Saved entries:
BEGIN

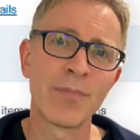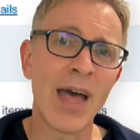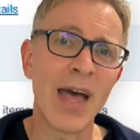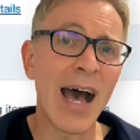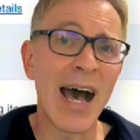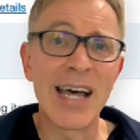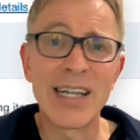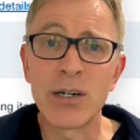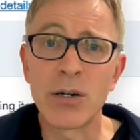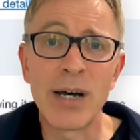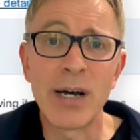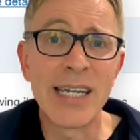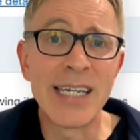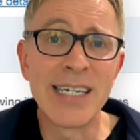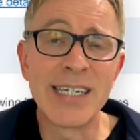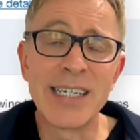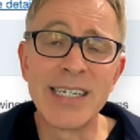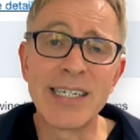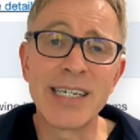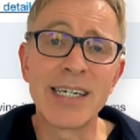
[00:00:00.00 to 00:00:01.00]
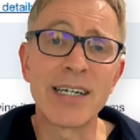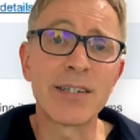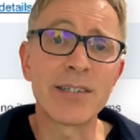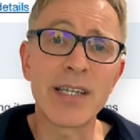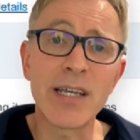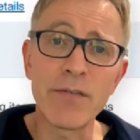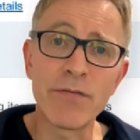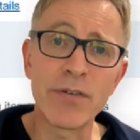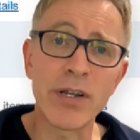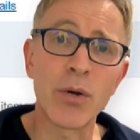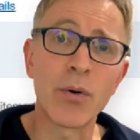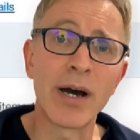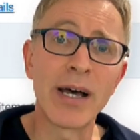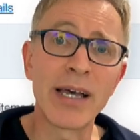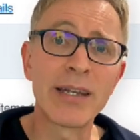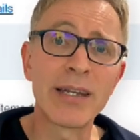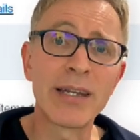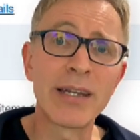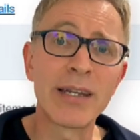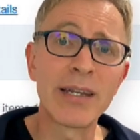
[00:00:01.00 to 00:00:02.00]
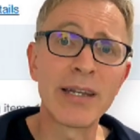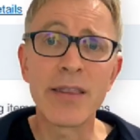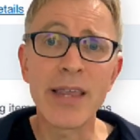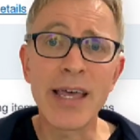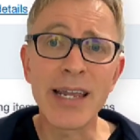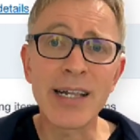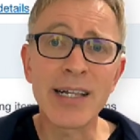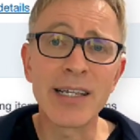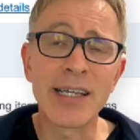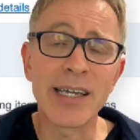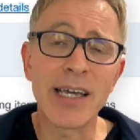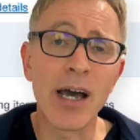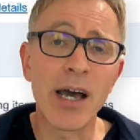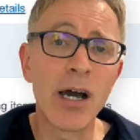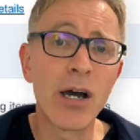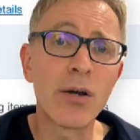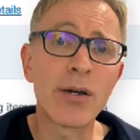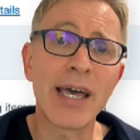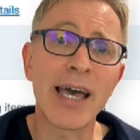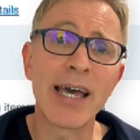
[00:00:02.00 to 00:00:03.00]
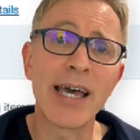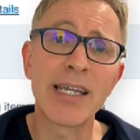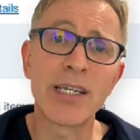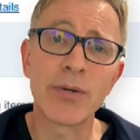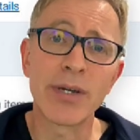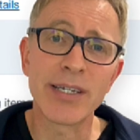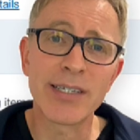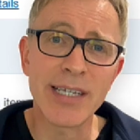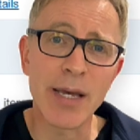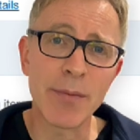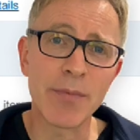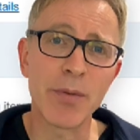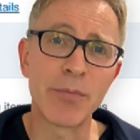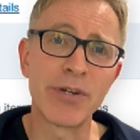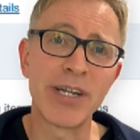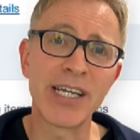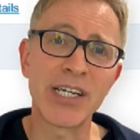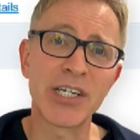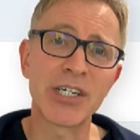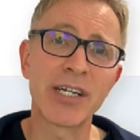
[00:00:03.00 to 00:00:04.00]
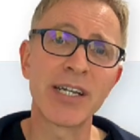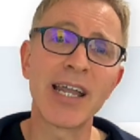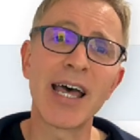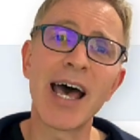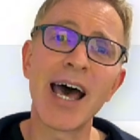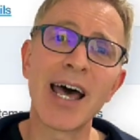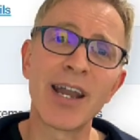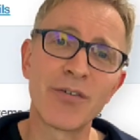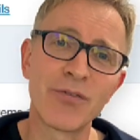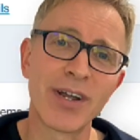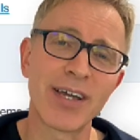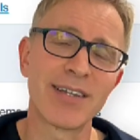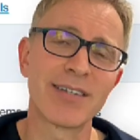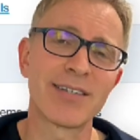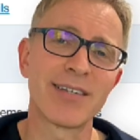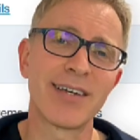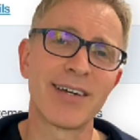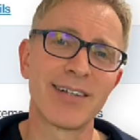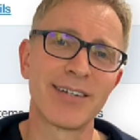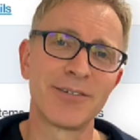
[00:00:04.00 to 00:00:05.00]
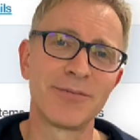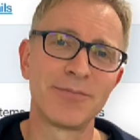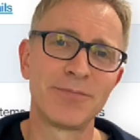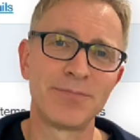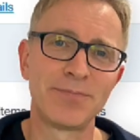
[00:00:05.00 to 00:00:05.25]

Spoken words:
Add or edit details if required, then click OK to accept the prediction and reconcile.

END

WHAT IS REQUIRED
Could you reproduce exactly, and only, the lines from the one containing "[00:00:04.00 to 00:00:05.00]" through the end of the records above, both included, while leaving out the pictures?

SOLUTION TO THIS TASK
[00:00:04.00 to 00:00:05.00]
[00:00:05.00 to 00:00:05.25]

Spoken words:
Add or edit details if required, then click OK to accept the prediction and reconcile.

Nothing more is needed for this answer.